Einführungsedition zum Bestellstart




Keinen Unterscheid macht der MX-30 in Sachen Sicherheit. Im Gegenteil, in dem Stromer wurde die elektronische Helferschar sogar noch weiter ausgebaut. So erkennt der Notbremsassistent jetzt nicht nur Fußgänger- und Radfahrer, sondern warnt mit einer zusätzlichen Kreuzungsfunktion beim Abbiegen vor einer drohenden Kollision. Ebenso soll der noch empfindlichere Totwinkel-Assistent Zusammenstöße beim Spurwechsel verhindern, während der neue Spurhalteassistent den Wagen nun auch ohne Fahrbahnmarkierungen in der Spur hält. Darüber hinaus hat Mazda die Karosserie zusätzlich verstärkt, damit die bei einem Seitenaufprall eintretenden Kräfte, trotz der gegenläufig öffnenden Türen und dem damit verbundenen Wegfall der stabilisierenden B-Säule, abgeleitet werden können.

Das Beste zum Schluss: die Preise. Durch die avisierte staatliche Erhöhung der Umweltprämie plus gleichzeitiger Absenkung der Mehrwertsteuer und dem Rabatt der Hersteller sind Elektroautos plötzlich sehr erschwinglich. Beim MX-30 kommt noch hinzu, dass Mazda Deutschland bis zur Markteinführung am 25./26. September neben der Einstiegsversion (ab 32.646 Euro, mit 16 Prozent MwSt.) für 500 Euro extra eine exklusive Einführungsvariante mit weiteren 2534 Euro Preisvorteil anbietet. Unterm Strich ist der Mazda MX-30 mit First-Edition-Paket für 33.134 Euro somit nach Abzug der Umweltprämie von derzeit 9480 Euro schon für 23.654 Euro zu haben. Und das Modell ist dann neben der Basisausstattung, unter anderem mit Voll-LED-Scheinwerfer, Klimaautomatik mit Touch-Panel, Navi- und Konnektivitätssystem mit 8,8-Zoll-Display, Head-up-Display, 18-Zoll-Aluräder sowie dem kompletten Assistenzpaket, Matrix-Lichtsystem, Sitzheizung und Metallic-Lackierung gerüstet. Günstiger geht nicht – und wird es vielleicht auch nie wieder.
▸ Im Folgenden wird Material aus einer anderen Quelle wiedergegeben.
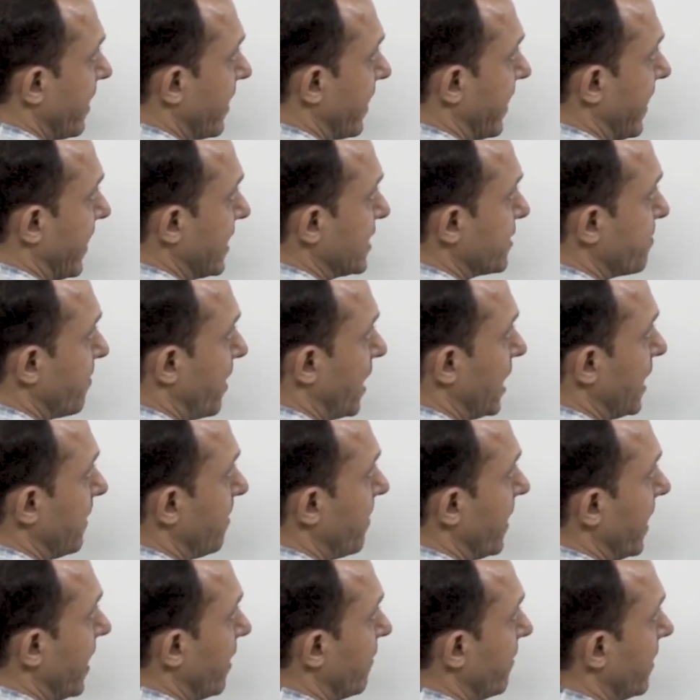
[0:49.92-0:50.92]
gets
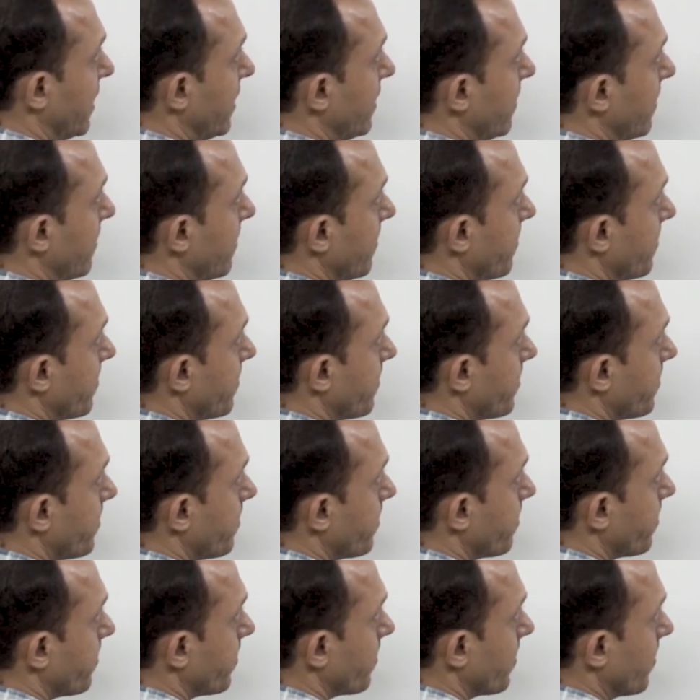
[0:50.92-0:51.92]
multiplied with
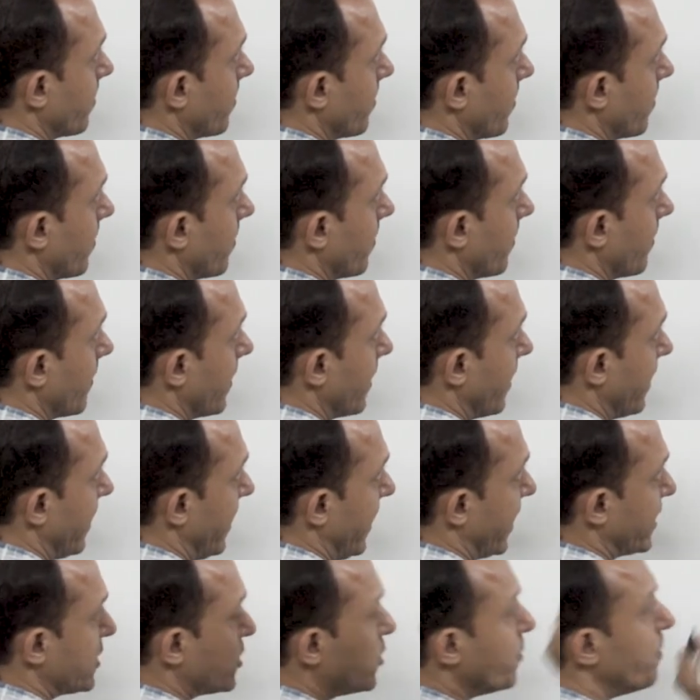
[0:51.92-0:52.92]

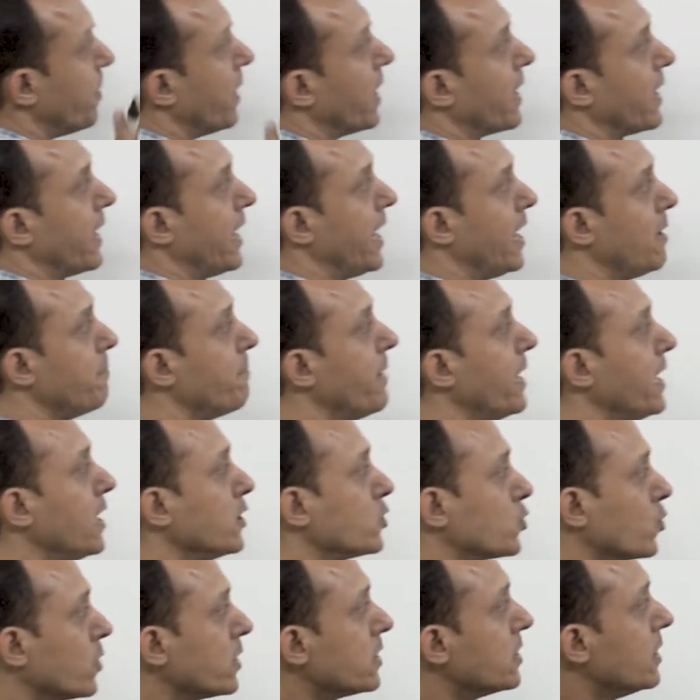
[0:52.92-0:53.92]
x to the power n
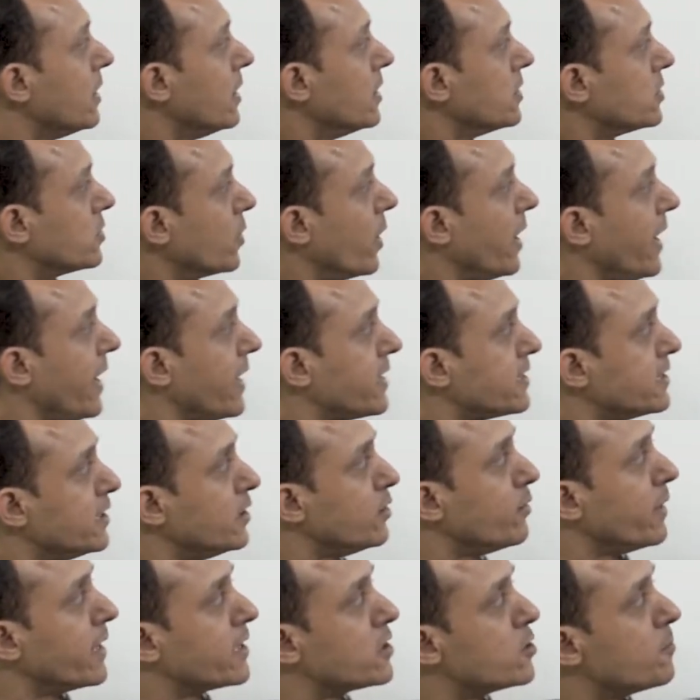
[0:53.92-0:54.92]
minus 1, so x
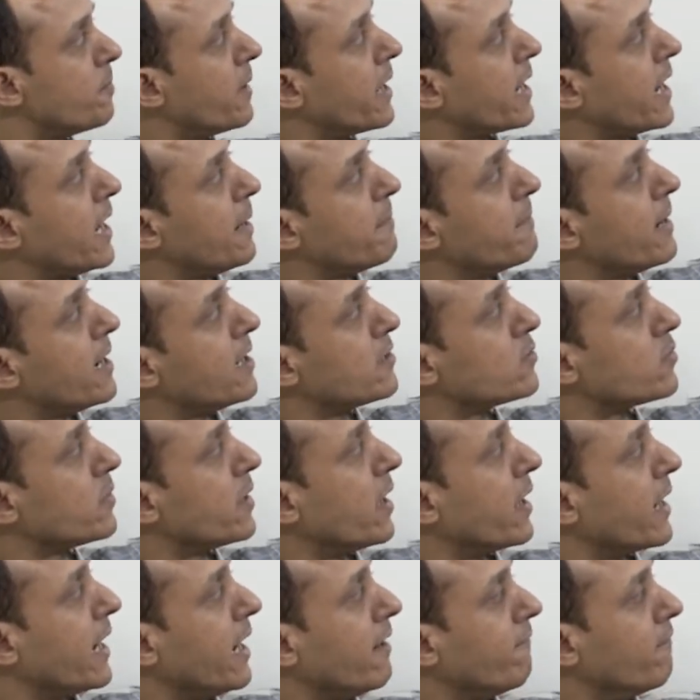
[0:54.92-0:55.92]
into x to the power n minus
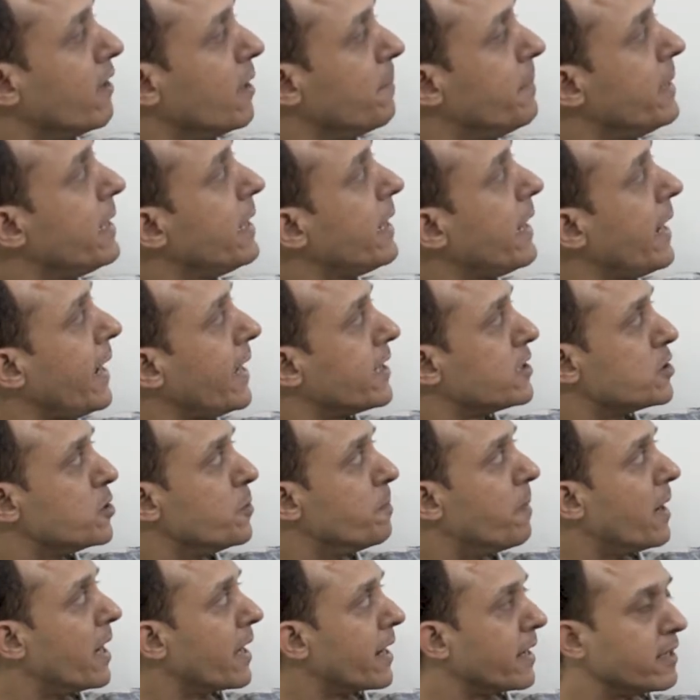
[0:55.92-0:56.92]
1 again will be x
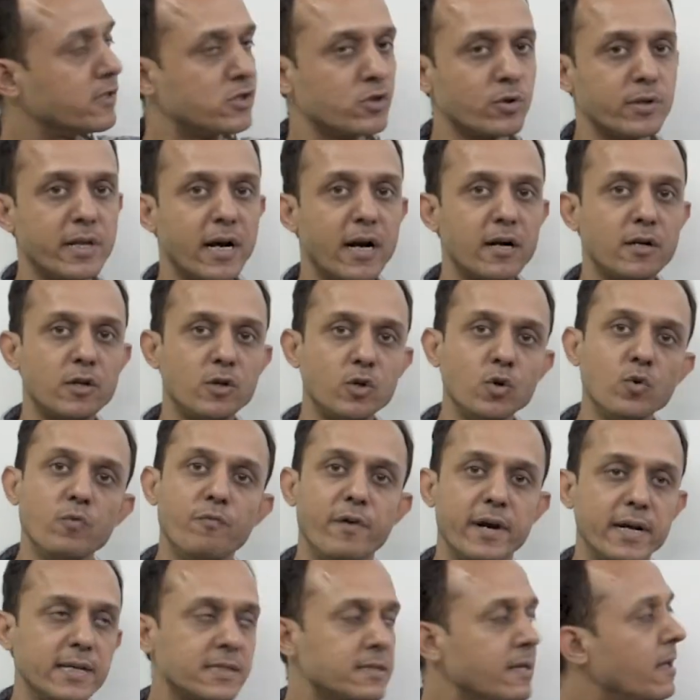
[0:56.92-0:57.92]
to the power n. So there are two
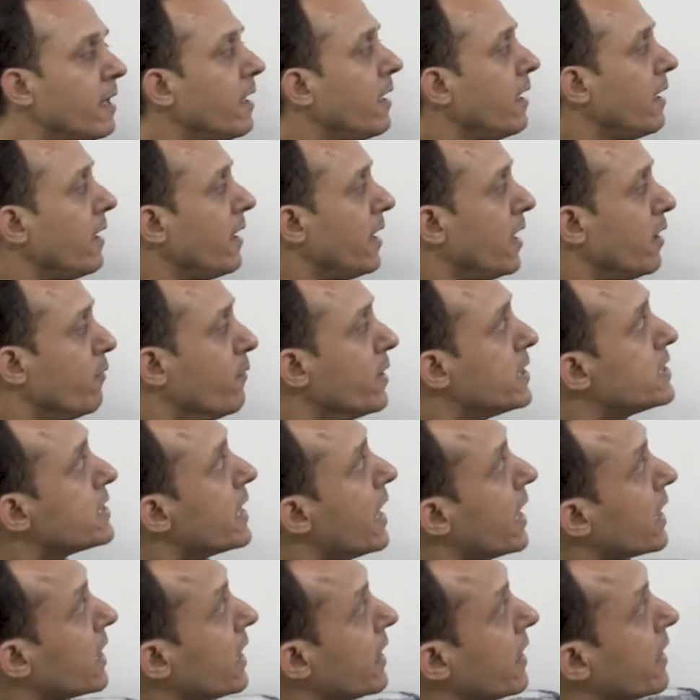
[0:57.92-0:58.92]
ways in which
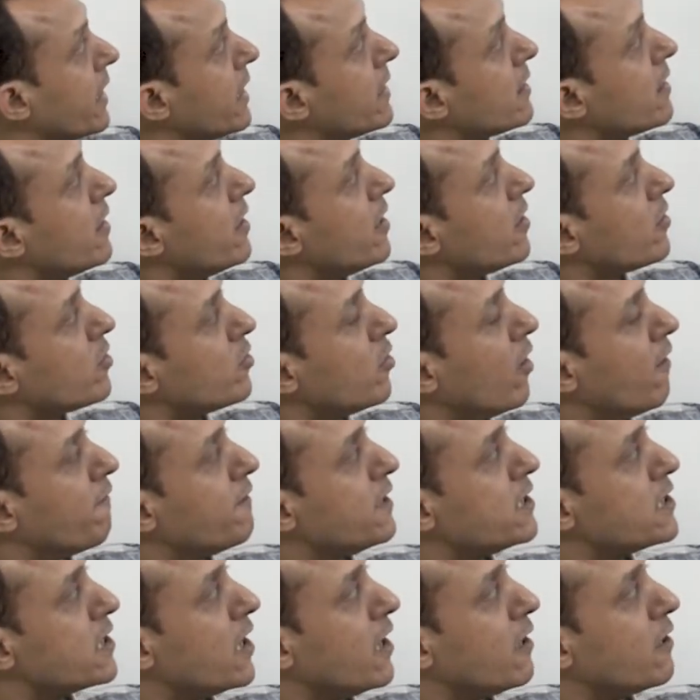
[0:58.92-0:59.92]
I can get
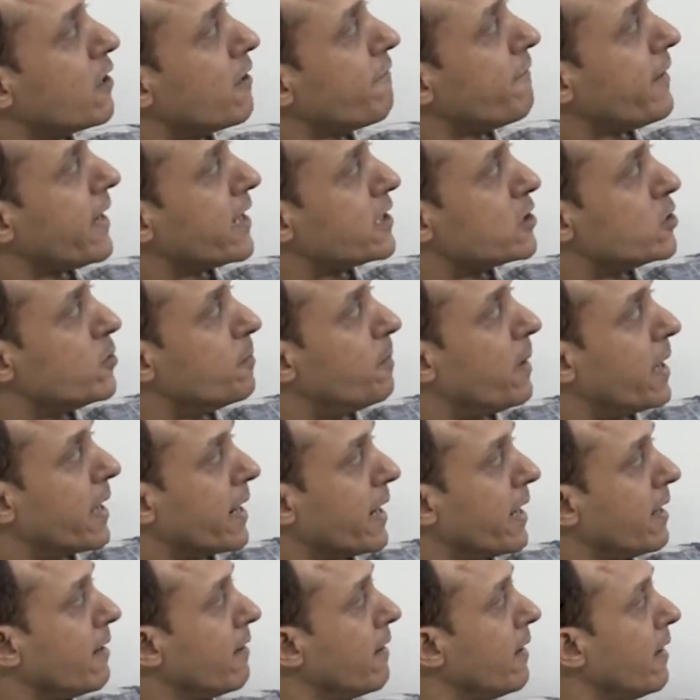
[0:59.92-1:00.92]
coefficient of x to the
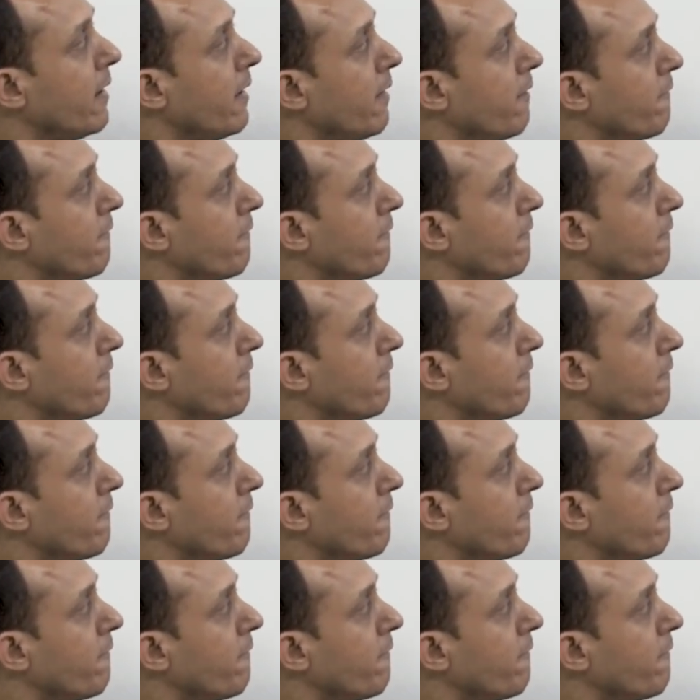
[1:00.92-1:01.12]
power n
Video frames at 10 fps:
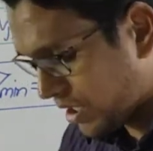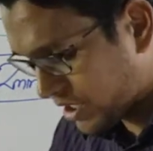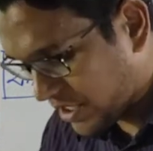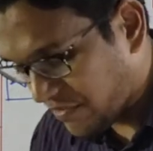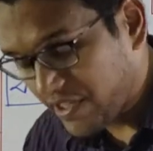
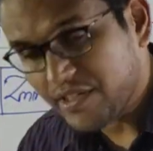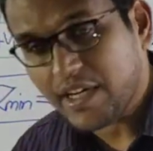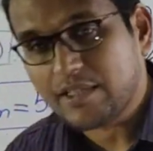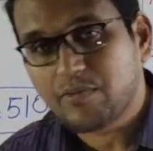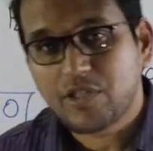the given
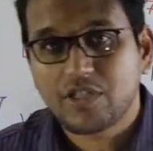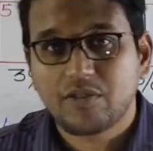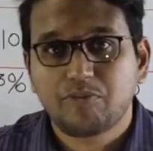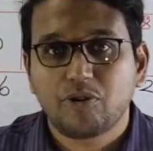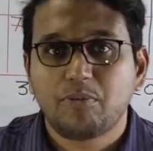
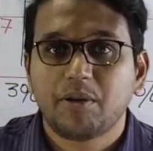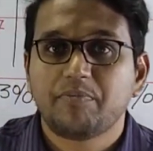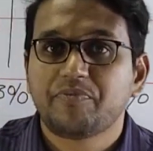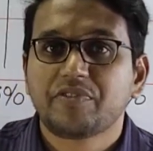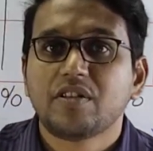transportation
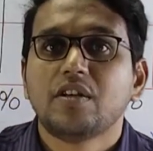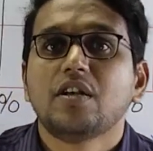problem.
Fazit: Der Mazda MX-30 ist ein Fall für sich. Ästhetische Feingeister werden sich an den gefälligen Linien und Proportionen außen wie innen erfreuen, Ökofreunde an der umweltverträglicheren Batterieproduktion und dem verstärkten Einsatz von Recyclingmaterialien. Dem sportlich angehauchten Alltagsfahrer wird es sicher an Leistung und Reichweite fehlen. Ohne Zweifel jedoch zeigt Mazda als vergleichsweise kleiner und konzernunabhängiger Einzelmarken-Hersteller, dass es möglich ist, ohne großes Trara und Marketinggetöse in kürzester Zeit ein alltagstaugliches und attraktives Elektroauto zum erschwinglichen Preis in die Serie zu bringen. Davon träumen andere noch.